Sometimes, NCC (Nutanix Cluster Check) will alert for PSU down and a case is automatically created when a PSU down is detected.This can be a false positive alert or are transient errors (when relocating a node or some maintenance which requires a PSU down).
However, a Power supply alert should never be taken lightly. One can always verify the physical status of Power supply by checking the LED indicators on the PSU unit itself, but in certain cases this may not be possible right away - due to the equipment location etc.

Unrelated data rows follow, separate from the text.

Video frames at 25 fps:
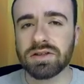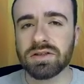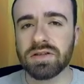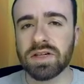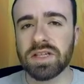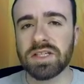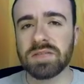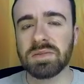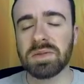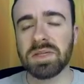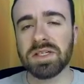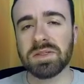
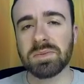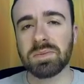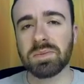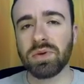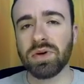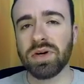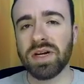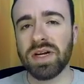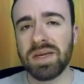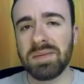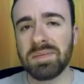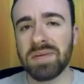range, but that's
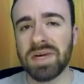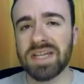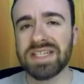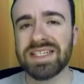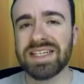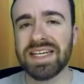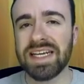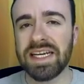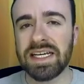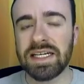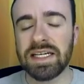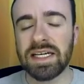pretty much
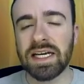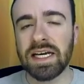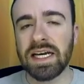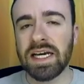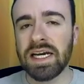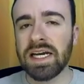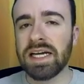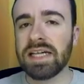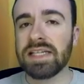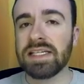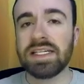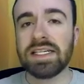it.
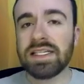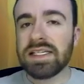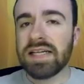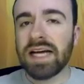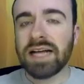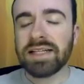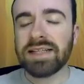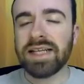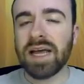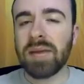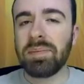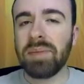She's
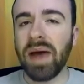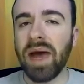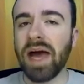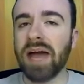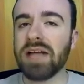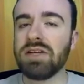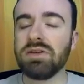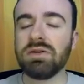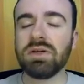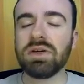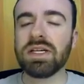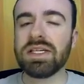not that
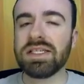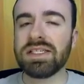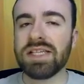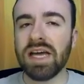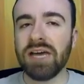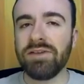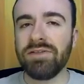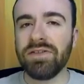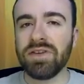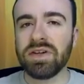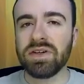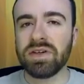bad. You can
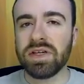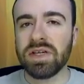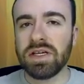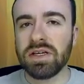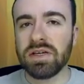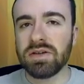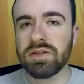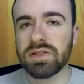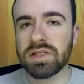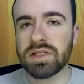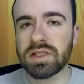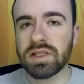definitely
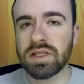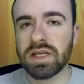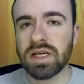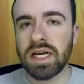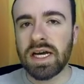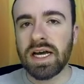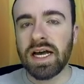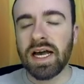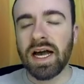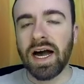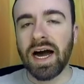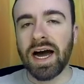use her.
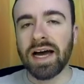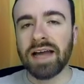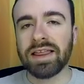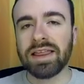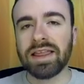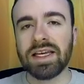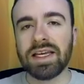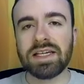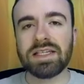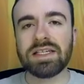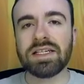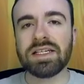I
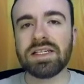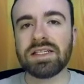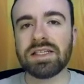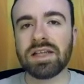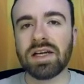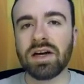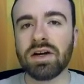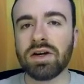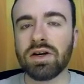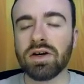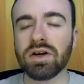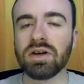think she's
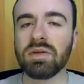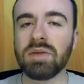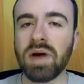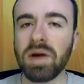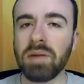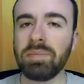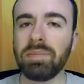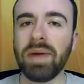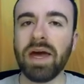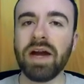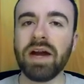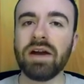a good
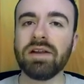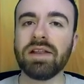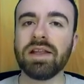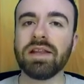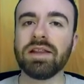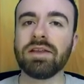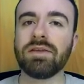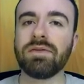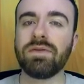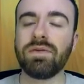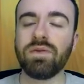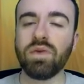amount better than
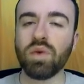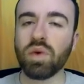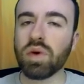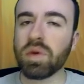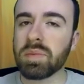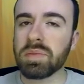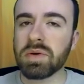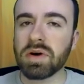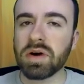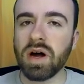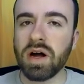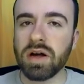the 4
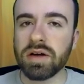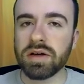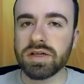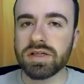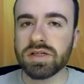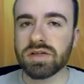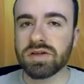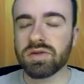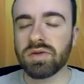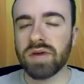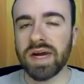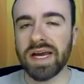
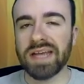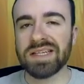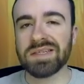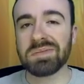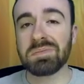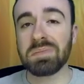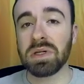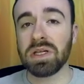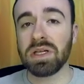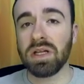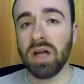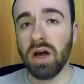brawlers ranked
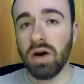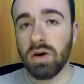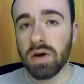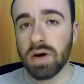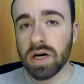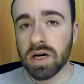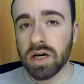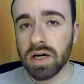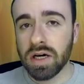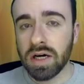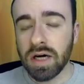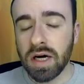below
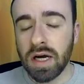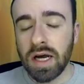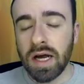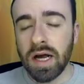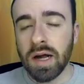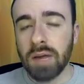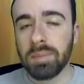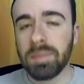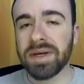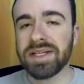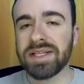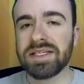her,
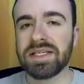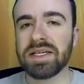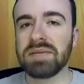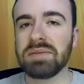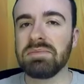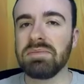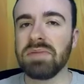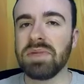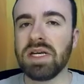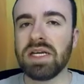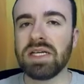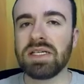but to
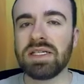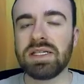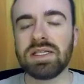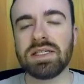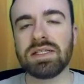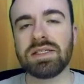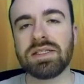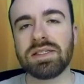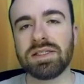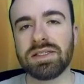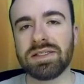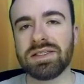me, she's
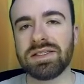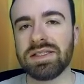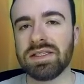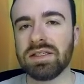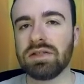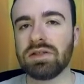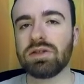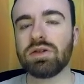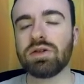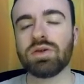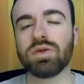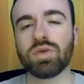
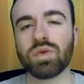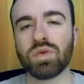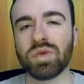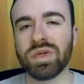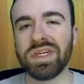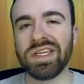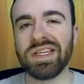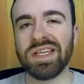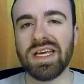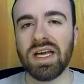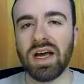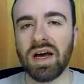still
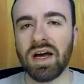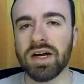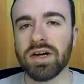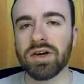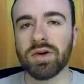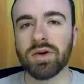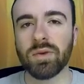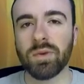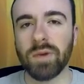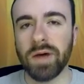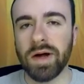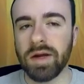really
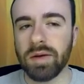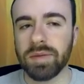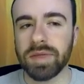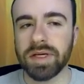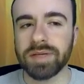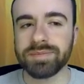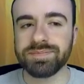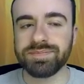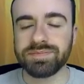underwhelming.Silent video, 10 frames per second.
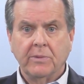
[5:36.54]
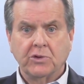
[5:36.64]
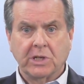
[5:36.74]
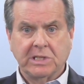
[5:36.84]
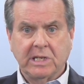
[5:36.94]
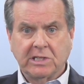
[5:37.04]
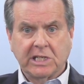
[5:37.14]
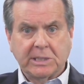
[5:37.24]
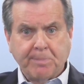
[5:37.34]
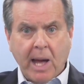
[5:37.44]
just as
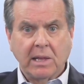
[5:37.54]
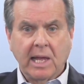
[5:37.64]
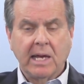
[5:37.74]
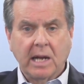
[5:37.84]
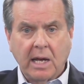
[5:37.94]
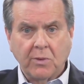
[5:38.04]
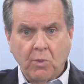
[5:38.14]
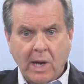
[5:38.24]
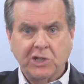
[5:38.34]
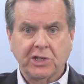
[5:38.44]
a spotlight
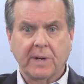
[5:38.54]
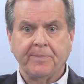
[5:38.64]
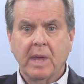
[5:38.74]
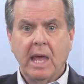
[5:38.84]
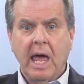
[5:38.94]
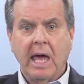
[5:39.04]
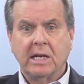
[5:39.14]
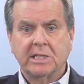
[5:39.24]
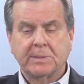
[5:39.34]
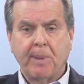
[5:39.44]
on Russia
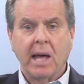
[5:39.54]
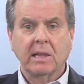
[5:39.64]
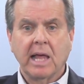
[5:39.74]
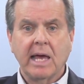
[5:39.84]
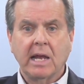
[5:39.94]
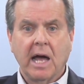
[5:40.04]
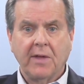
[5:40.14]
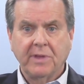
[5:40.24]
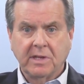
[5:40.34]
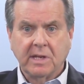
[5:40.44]
and a spotlight
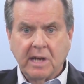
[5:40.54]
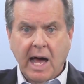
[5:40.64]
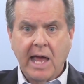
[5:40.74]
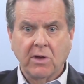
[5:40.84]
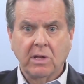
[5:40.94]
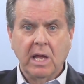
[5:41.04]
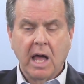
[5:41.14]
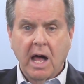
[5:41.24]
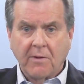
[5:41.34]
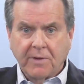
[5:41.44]
on the denial
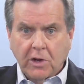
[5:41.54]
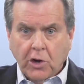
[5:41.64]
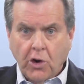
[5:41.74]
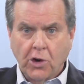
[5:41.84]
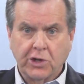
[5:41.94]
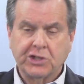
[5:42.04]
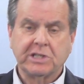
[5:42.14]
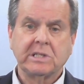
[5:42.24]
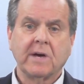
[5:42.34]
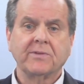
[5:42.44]
of Kurdish
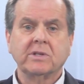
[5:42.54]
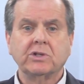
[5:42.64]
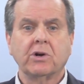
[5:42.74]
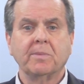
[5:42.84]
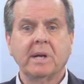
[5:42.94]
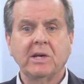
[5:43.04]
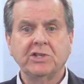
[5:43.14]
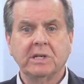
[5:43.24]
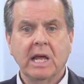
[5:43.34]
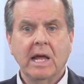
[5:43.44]

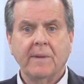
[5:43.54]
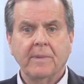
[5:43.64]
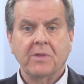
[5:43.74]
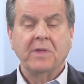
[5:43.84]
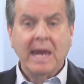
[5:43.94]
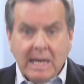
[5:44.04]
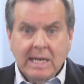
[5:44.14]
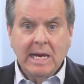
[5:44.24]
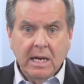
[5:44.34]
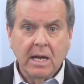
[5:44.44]
self-determination. They
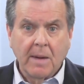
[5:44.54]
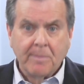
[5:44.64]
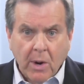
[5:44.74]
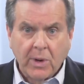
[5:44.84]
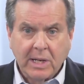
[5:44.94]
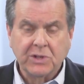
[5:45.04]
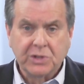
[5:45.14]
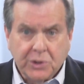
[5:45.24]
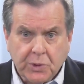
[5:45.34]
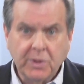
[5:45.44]
need American
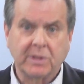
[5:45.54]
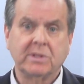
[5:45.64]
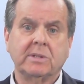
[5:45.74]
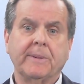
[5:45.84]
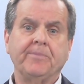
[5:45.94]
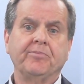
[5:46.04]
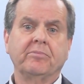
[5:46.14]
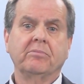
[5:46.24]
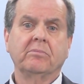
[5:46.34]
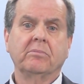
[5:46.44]
students.
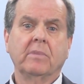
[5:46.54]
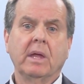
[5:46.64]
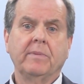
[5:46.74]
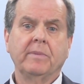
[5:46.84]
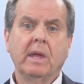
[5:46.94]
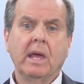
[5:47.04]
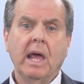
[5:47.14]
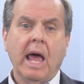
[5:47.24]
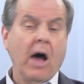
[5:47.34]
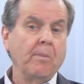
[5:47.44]

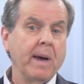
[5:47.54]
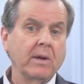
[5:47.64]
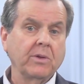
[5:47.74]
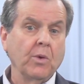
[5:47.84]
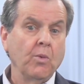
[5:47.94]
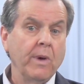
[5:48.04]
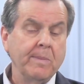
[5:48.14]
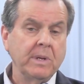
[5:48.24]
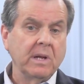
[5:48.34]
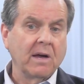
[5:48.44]
How about the
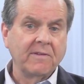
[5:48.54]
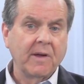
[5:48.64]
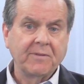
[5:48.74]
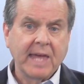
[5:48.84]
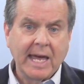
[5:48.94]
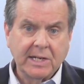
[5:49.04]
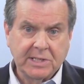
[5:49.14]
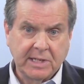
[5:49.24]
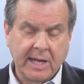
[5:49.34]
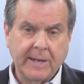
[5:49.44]
women of
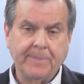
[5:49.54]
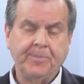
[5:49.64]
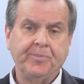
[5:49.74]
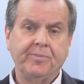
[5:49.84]
Afghanistan?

To ensure Power Supplies of a Block or Node are in optimal state, you can login to the physical host or execute a command from the CVM to check their status:
From a AHV Host:
[root@AHV-HOST~]# ipmitool sdr | grep -i ps
PS1 Status | 0x01 | ok
PS2 Status | 0x01 | ok
From a CVM on AHV (this will query all HOSTS in the cluster):
nutanix@cvm$ hostssh "ipmitool sdr | grep -i ps"
From a CVM on a ESXi Host:
You can query all hosts PSU status:
nutanix@cvm$ hostssh "/ipmitool sensor | grep -i ps"
So what does the above output mean:
The output of each of these should show PS1 and PS2 with a value of 0x1 or 01.
This indicates a good PSU reading status. If a PSU shows a value other than the good readings above, please run the same command on other hosts in the same block.
Please note : a value of 'nr' means Non Recoverable and requires a PSU replacement.